EXERCISE INPUT
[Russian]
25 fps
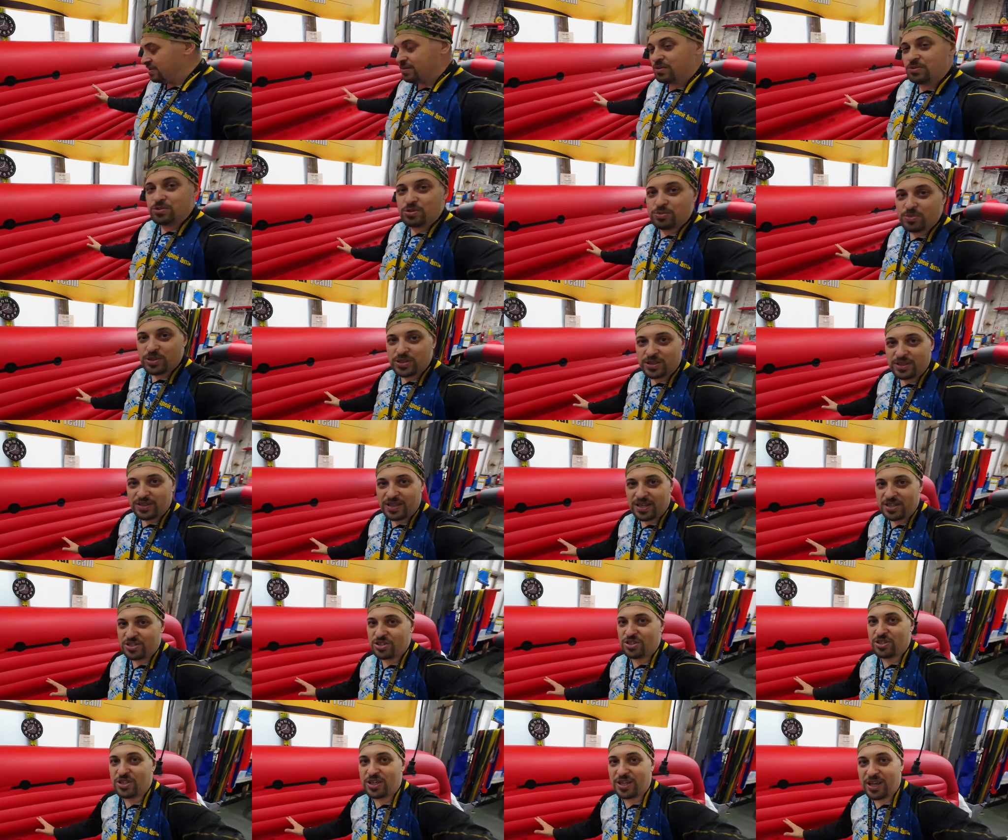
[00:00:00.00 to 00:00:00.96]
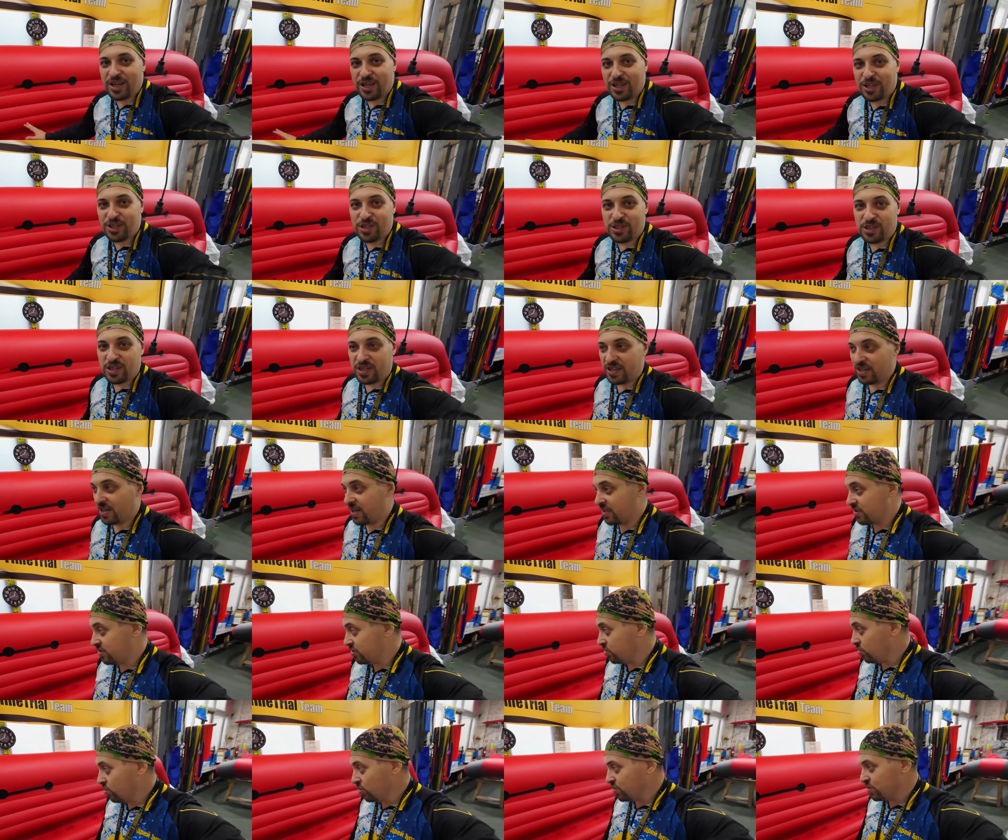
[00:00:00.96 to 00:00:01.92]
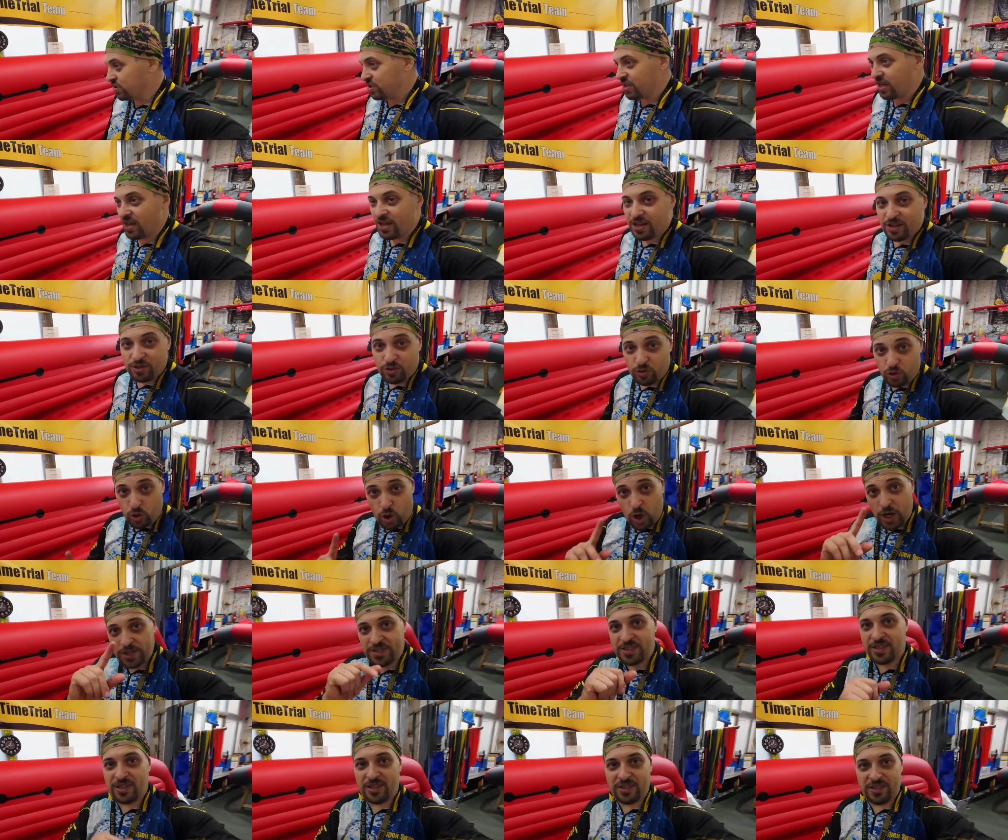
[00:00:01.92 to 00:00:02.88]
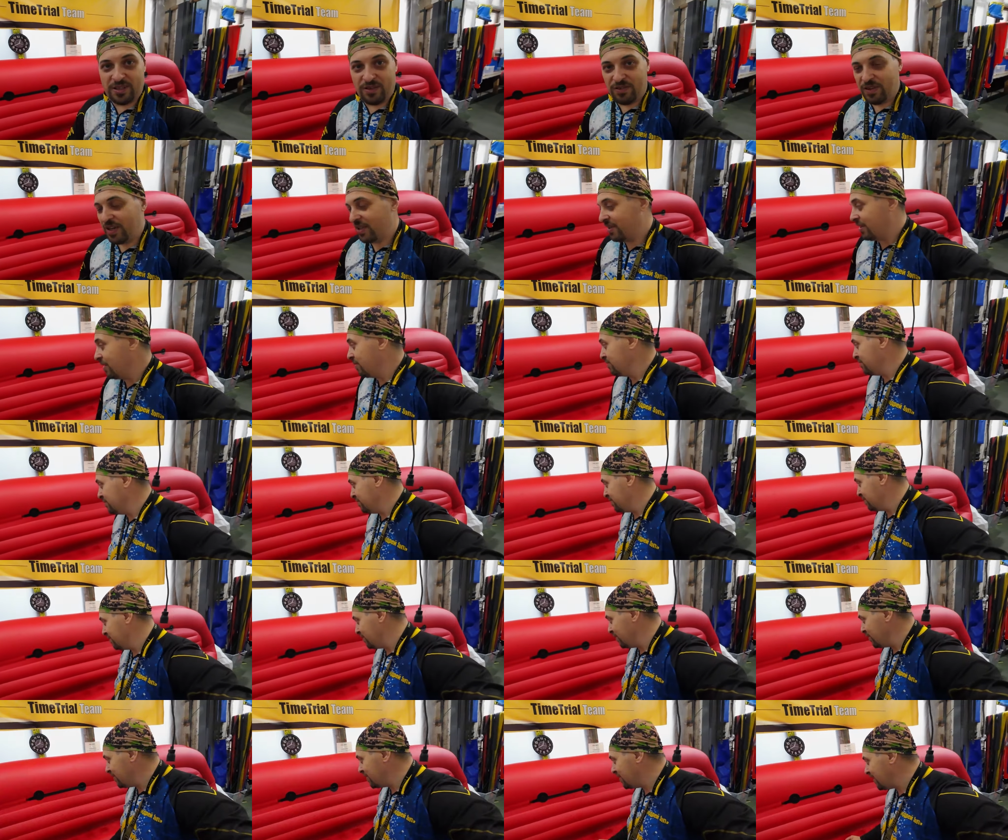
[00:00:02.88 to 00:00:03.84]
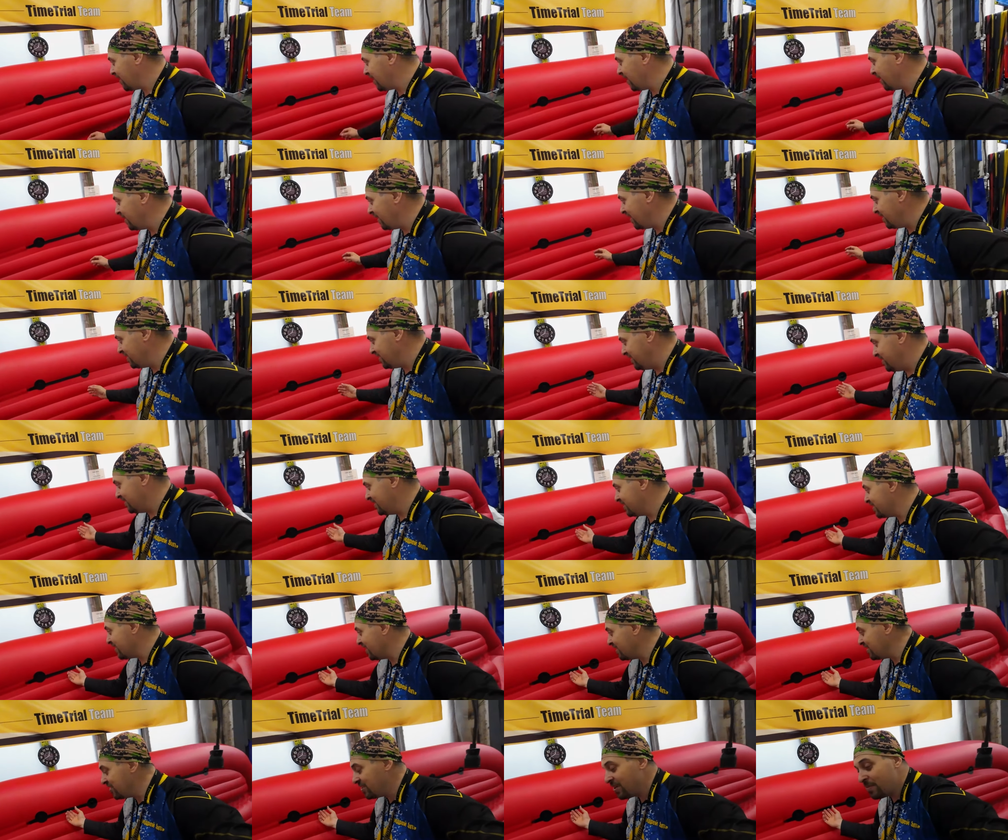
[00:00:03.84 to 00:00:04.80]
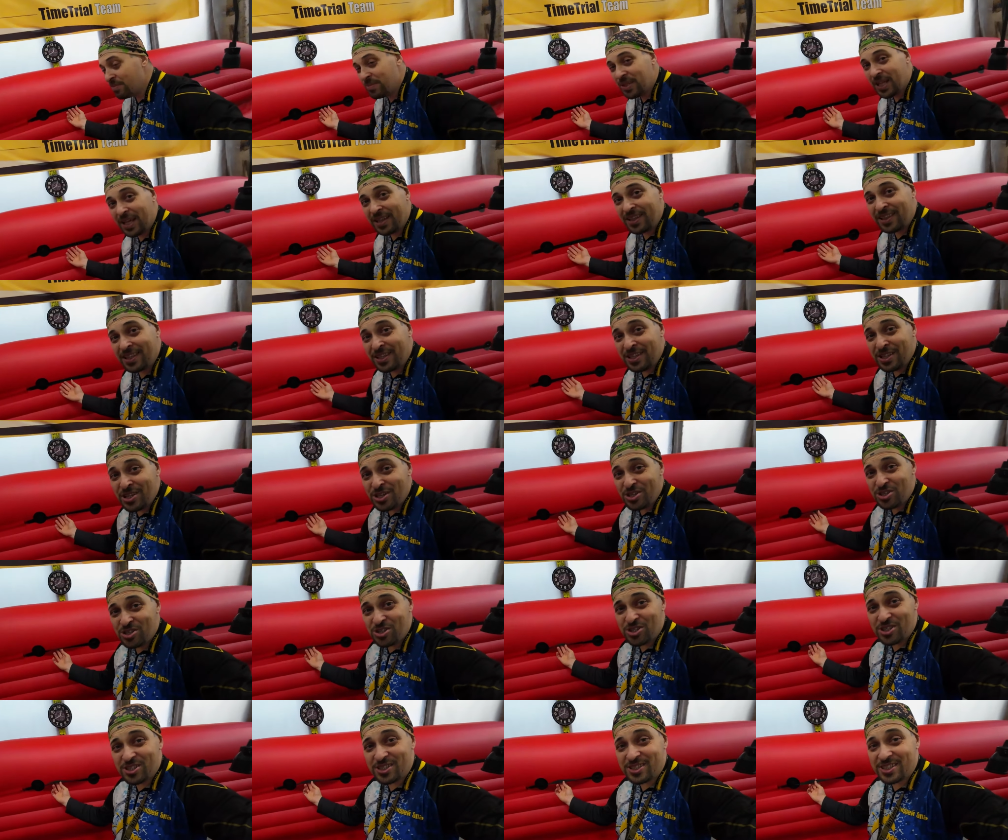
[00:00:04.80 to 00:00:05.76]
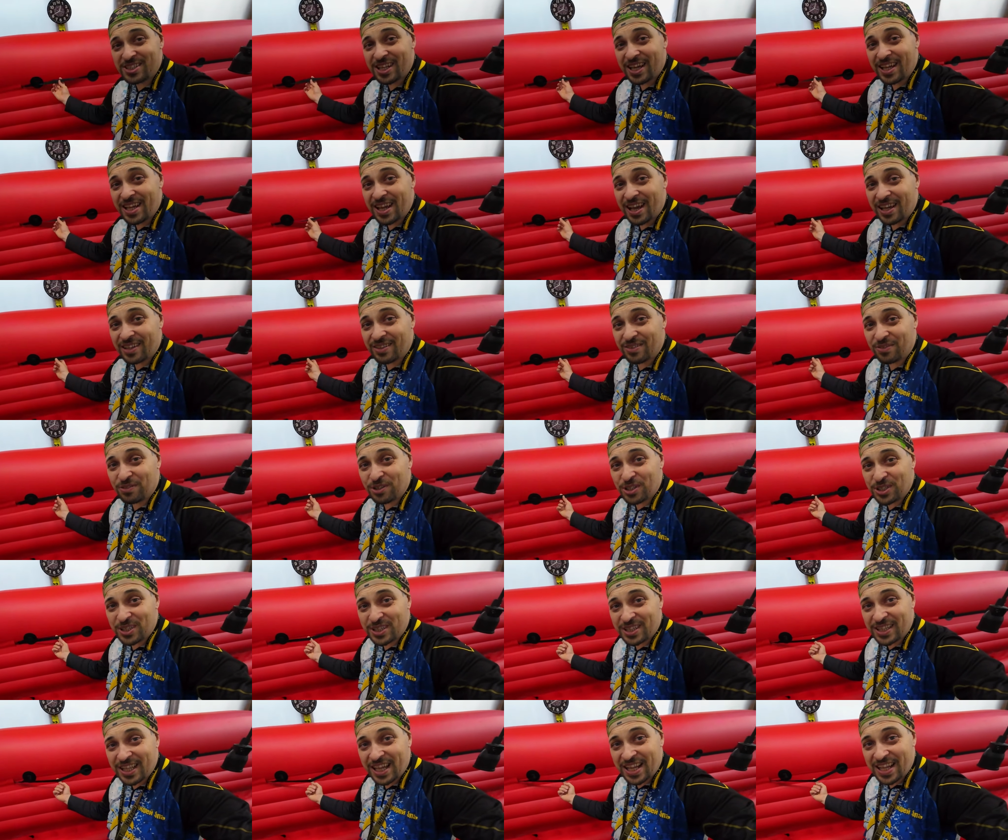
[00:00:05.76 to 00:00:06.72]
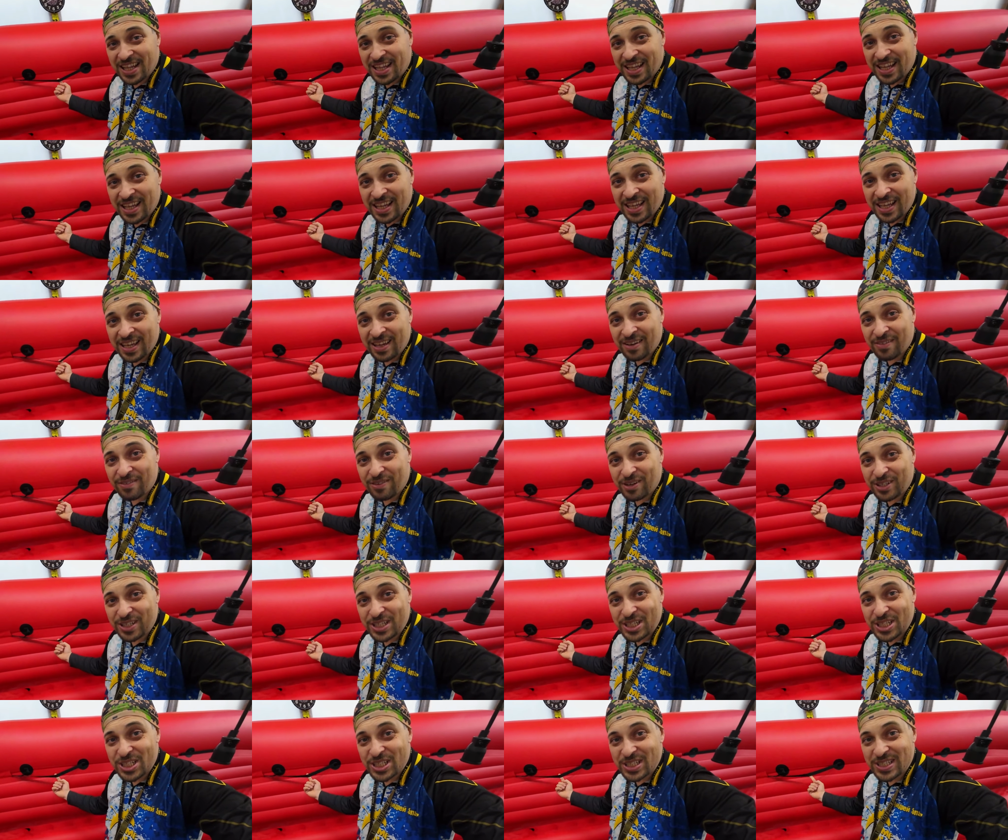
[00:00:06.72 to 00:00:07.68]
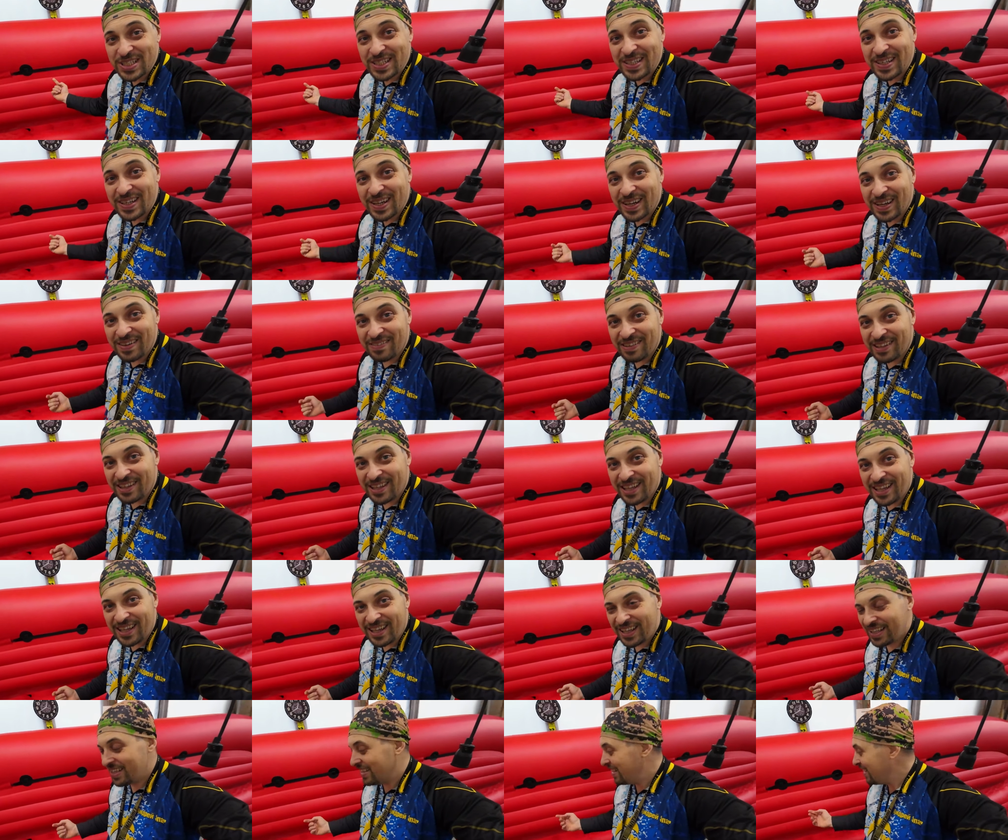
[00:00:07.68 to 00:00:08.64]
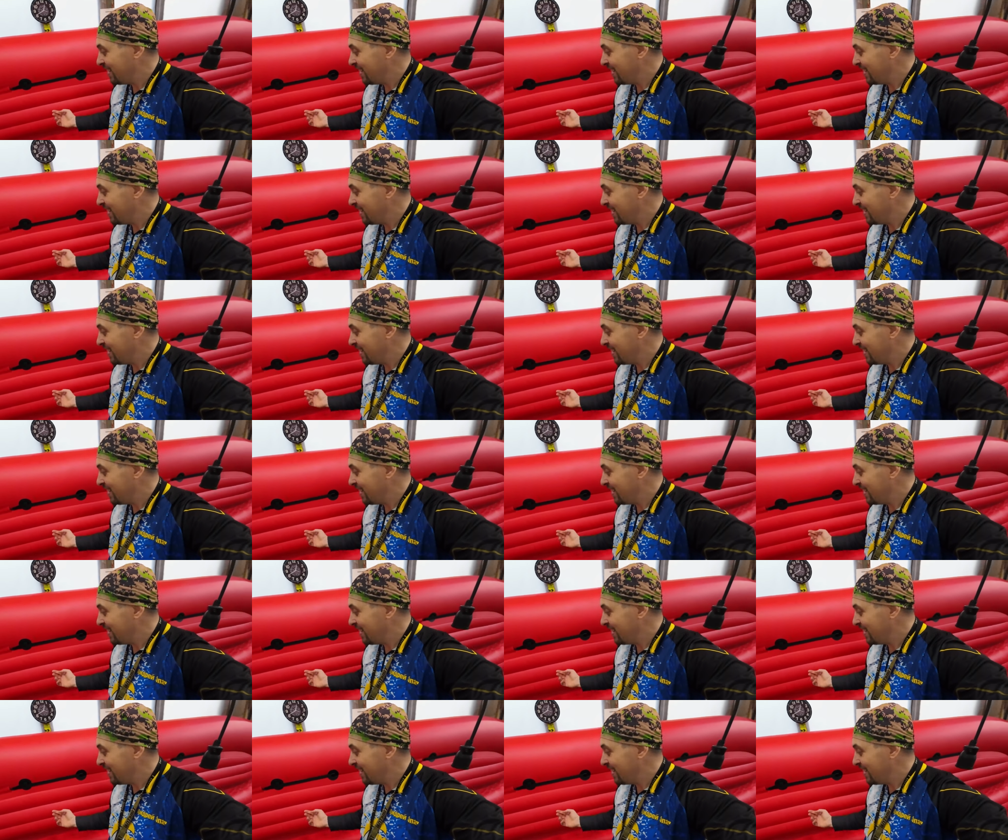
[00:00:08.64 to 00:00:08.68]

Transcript: В общем, это наша такая хитрая конструкция. Но дело не в этом. Вот догадайтесь, зачем на днище стоят вот такие вот штыковины?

EXERCISE GOAL
Your copy should begin at the line containing "[00:00:05.76 to 00:00:06.72]" and end at the last line of the data above, matching each line exactly and holding no pictures.

RESULT OF THIS EXERCISE
[00:00:05.76 to 00:00:06.72]
[00:00:06.72 to 00:00:07.68]
[00:00:07.68 to 00:00:08.64]
[00:00:08.64 to 00:00:08.68]

Transcript: В общем, это наша такая хитрая конструкция. Но дело не в этом. Вот догадайтесь, зачем на днище стоят вот такие вот штыковины?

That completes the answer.